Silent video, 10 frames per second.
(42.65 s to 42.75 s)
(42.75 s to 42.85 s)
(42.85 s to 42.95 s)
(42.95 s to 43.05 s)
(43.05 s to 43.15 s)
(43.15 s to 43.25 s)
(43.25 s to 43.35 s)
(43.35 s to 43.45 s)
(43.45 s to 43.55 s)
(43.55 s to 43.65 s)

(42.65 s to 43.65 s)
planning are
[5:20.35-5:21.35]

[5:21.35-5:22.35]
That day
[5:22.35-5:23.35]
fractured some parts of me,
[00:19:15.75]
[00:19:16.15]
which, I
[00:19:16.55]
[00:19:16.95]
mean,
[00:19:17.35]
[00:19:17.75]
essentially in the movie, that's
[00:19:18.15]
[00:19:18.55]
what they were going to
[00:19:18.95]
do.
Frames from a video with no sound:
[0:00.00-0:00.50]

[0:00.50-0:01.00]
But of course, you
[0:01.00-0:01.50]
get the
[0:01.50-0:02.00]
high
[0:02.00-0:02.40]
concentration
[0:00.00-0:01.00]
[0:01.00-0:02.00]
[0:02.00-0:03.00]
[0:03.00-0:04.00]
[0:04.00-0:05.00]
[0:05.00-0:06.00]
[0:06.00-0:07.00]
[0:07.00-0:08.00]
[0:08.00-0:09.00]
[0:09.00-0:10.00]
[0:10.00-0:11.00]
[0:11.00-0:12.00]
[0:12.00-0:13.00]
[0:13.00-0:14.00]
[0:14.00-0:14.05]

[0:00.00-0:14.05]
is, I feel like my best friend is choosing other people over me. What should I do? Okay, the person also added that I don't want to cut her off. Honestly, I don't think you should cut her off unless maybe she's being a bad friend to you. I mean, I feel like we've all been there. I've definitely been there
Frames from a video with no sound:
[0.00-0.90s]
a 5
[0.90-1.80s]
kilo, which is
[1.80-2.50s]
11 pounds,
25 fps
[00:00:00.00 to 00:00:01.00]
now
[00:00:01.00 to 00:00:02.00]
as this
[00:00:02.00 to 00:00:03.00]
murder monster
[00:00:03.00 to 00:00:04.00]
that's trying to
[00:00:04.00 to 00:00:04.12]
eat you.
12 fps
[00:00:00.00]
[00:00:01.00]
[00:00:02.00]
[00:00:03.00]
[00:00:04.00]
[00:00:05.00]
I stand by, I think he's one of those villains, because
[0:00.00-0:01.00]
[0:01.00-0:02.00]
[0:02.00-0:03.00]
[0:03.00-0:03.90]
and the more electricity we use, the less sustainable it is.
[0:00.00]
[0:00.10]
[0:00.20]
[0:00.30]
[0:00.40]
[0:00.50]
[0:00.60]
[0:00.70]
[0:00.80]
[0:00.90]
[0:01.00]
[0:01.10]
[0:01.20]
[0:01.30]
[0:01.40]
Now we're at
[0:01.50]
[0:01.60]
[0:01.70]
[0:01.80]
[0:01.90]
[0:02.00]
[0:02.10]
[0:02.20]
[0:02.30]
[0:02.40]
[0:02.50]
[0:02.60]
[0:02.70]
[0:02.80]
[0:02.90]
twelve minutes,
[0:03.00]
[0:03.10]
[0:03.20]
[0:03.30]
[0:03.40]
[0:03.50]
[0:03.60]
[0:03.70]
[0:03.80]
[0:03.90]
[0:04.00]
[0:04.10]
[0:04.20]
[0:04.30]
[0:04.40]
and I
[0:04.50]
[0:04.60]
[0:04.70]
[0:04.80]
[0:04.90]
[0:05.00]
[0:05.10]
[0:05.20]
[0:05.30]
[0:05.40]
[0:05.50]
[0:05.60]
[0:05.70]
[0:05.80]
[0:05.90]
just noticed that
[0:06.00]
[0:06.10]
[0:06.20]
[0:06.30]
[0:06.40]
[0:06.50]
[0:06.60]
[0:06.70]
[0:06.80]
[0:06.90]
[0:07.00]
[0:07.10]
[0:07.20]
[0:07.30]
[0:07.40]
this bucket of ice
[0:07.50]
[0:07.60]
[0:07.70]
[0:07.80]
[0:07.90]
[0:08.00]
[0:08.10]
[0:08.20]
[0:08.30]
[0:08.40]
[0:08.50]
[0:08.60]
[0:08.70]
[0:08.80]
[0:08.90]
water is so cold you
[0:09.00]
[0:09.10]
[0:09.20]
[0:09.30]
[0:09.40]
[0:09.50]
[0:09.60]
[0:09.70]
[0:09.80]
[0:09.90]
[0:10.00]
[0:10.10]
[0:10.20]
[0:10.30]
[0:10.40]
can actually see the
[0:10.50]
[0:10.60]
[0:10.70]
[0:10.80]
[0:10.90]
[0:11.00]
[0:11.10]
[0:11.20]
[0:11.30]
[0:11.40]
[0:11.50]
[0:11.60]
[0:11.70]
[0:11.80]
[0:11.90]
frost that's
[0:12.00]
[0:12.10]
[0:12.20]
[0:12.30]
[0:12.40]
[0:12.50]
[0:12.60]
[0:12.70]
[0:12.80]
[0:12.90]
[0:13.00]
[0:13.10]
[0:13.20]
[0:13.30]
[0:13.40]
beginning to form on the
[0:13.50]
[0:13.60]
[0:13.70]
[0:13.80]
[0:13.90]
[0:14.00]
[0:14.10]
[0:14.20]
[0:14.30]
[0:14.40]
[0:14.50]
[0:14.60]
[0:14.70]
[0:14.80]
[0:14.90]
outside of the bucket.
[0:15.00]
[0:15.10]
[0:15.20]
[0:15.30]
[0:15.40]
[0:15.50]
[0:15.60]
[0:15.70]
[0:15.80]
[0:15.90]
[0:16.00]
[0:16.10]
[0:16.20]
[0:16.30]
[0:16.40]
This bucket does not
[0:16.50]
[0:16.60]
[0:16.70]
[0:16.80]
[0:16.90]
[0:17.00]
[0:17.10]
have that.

========================================================================

[Requirement]
Copy out the data shown above without altering anything.

[Solution below]
Silent video, 10 frames per second.
(42.65 s to 42.75 s)
(42.75 s to 42.85 s)
(42.85 s to 42.95 s)
(42.95 s to 43.05 s)
(43.05 s to 43.15 s)
(43.15 s to 43.25 s)
(43.25 s to 43.35 s)
(43.35 s to 43.45 s)
(43.45 s to 43.55 s)
(43.55 s to 43.65 s)

(42.65 s to 43.65 s)
planning are
[5:20.35-5:21.35]

[5:21.35-5:22.35]
That day
[5:22.35-5:23.35]
fractured some parts of me,
[00:19:15.75]
[00:19:16.15]
which, I
[00:19:16.55]
[00:19:16.95]
mean,
[00:19:17.35]
[00:19:17.75]
essentially in the movie, that's
[00:19:18.15]
[00:19:18.55]
what they were going to
[00:19:18.95]
do.
Frames from a video with no sound:
[0:00.00-0:00.50]

[0:00.50-0:01.00]
But of course, you
[0:01.00-0:01.50]
get the
[0:01.50-0:02.00]
high
[0:02.00-0:02.40]
concentration
[0:00.00-0:01.00]
[0:01.00-0:02.00]
[0:02.00-0:03.00]
[0:03.00-0:04.00]
[0:04.00-0:05.00]
[0:05.00-0:06.00]
[0:06.00-0:07.00]
[0:07.00-0:08.00]
[0:08.00-0:09.00]
[0:09.00-0:10.00]
[0:10.00-0:11.00]
[0:11.00-0:12.00]
[0:12.00-0:13.00]
[0:13.00-0:14.00]
[0:14.00-0:14.05]

[0:00.00-0:14.05]
is, I feel like my best friend is choosing other people over me. What should I do? Okay, the person also added that I don't want to cut her off. Honestly, I don't think you should cut her off unless maybe she's being a bad friend to you. I mean, I feel like we've all been there. I've definitely been there
Frames from a video with no sound:
[0.00-0.90s]
a 5
[0.90-1.80s]
kilo, which is
[1.80-2.50s]
11 pounds,
25 fps
[00:00:00.00 to 00:00:01.00]
now
[00:00:01.00 to 00:00:02.00]
as this
[00:00:02.00 to 00:00:03.00]
murder monster
[00:00:03.00 to 00:00:04.00]
that's trying to
[00:00:04.00 to 00:00:04.12]
eat you.
12 fps
[00:00:00.00]
[00:00:01.00]
[00:00:02.00]
[00:00:03.00]
[00:00:04.00]
[00:00:05.00]
I stand by, I think he's one of those villains, because
[0:00.00-0:01.00]
[0:01.00-0:02.00]
[0:02.00-0:03.00]
[0:03.00-0:03.90]
and the more electricity we use, the less sustainable it is.
[0:00.00]
[0:00.10]
[0:00.20]
[0:00.30]
[0:00.40]
[0:00.50]
[0:00.60]
[0:00.70]
[0:00.80]
[0:00.90]
[0:01.00]
[0:01.10]
[0:01.20]
[0:01.30]
[0:01.40]
Now we're at
[0:01.50]
[0:01.60]
[0:01.70]
[0:01.80]
[0:01.90]
[0:02.00]
[0:02.10]
[0:02.20]
[0:02.30]
[0:02.40]
[0:02.50]
[0:02.60]
[0:02.70]
[0:02.80]
[0:02.90]
twelve minutes,
[0:03.00]
[0:03.10]
[0:03.20]
[0:03.30]
[0:03.40]
[0:03.50]
[0:03.60]
[0:03.70]
[0:03.80]
[0:03.90]
[0:04.00]
[0:04.10]
[0:04.20]
[0:04.30]
[0:04.40]
and I
[0:04.50]
[0:04.60]
[0:04.70]
[0:04.80]
[0:04.90]
[0:05.00]
[0:05.10]
[0:05.20]
[0:05.30]
[0:05.40]
[0:05.50]
[0:05.60]
[0:05.70]
[0:05.80]
[0:05.90]
just noticed that
[0:06.00]
[0:06.10]
[0:06.20]
[0:06.30]
[0:06.40]
[0:06.50]
[0:06.60]
[0:06.70]
[0:06.80]
[0:06.90]
[0:07.00]
[0:07.10]
[0:07.20]
[0:07.30]
[0:07.40]
this bucket of ice
[0:07.50]
[0:07.60]
[0:07.70]
[0:07.80]
[0:07.90]
[0:08.00]
[0:08.10]
[0:08.20]
[0:08.30]
[0:08.40]
[0:08.50]
[0:08.60]
[0:08.70]
[0:08.80]
[0:08.90]
water is so cold you
[0:09.00]
[0:09.10]
[0:09.20]
[0:09.30]
[0:09.40]
[0:09.50]
[0:09.60]
[0:09.70]
[0:09.80]
[0:09.90]
[0:10.00]
[0:10.10]
[0:10.20]
[0:10.30]
[0:10.40]
can actually see the
[0:10.50]
[0:10.60]
[0:10.70]
[0:10.80]
[0:10.90]
[0:11.00]
[0:11.10]
[0:11.20]
[0:11.30]
[0:11.40]
[0:11.50]
[0:11.60]
[0:11.70]
[0:11.80]
[0:11.90]
frost that's
[0:12.00]
[0:12.10]
[0:12.20]
[0:12.30]
[0:12.40]
[0:12.50]
[0:12.60]
[0:12.70]
[0:12.80]
[0:12.90]
[0:13.00]
[0:13.10]
[0:13.20]
[0:13.30]
[0:13.40]
beginning to form on the
[0:13.50]
[0:13.60]
[0:13.70]
[0:13.80]
[0:13.90]
[0:14.00]
[0:14.10]
[0:14.20]
[0:14.30]
[0:14.40]
[0:14.50]
[0:14.60]
[0:14.70]
[0:14.80]
[0:14.90]
outside of the bucket.
[0:15.00]
[0:15.10]
[0:15.20]
[0:15.30]
[0:15.40]
[0:15.50]
[0:15.60]
[0:15.70]
[0:15.80]
[0:15.90]
[0:16.00]
[0:16.10]
[0:16.20]
[0:16.30]
[0:16.40]
This bucket does not
[0:16.50]
[0:16.60]
[0:16.70]
[0:16.80]
[0:16.90]
[0:17.00]
[0:17.10]
have that.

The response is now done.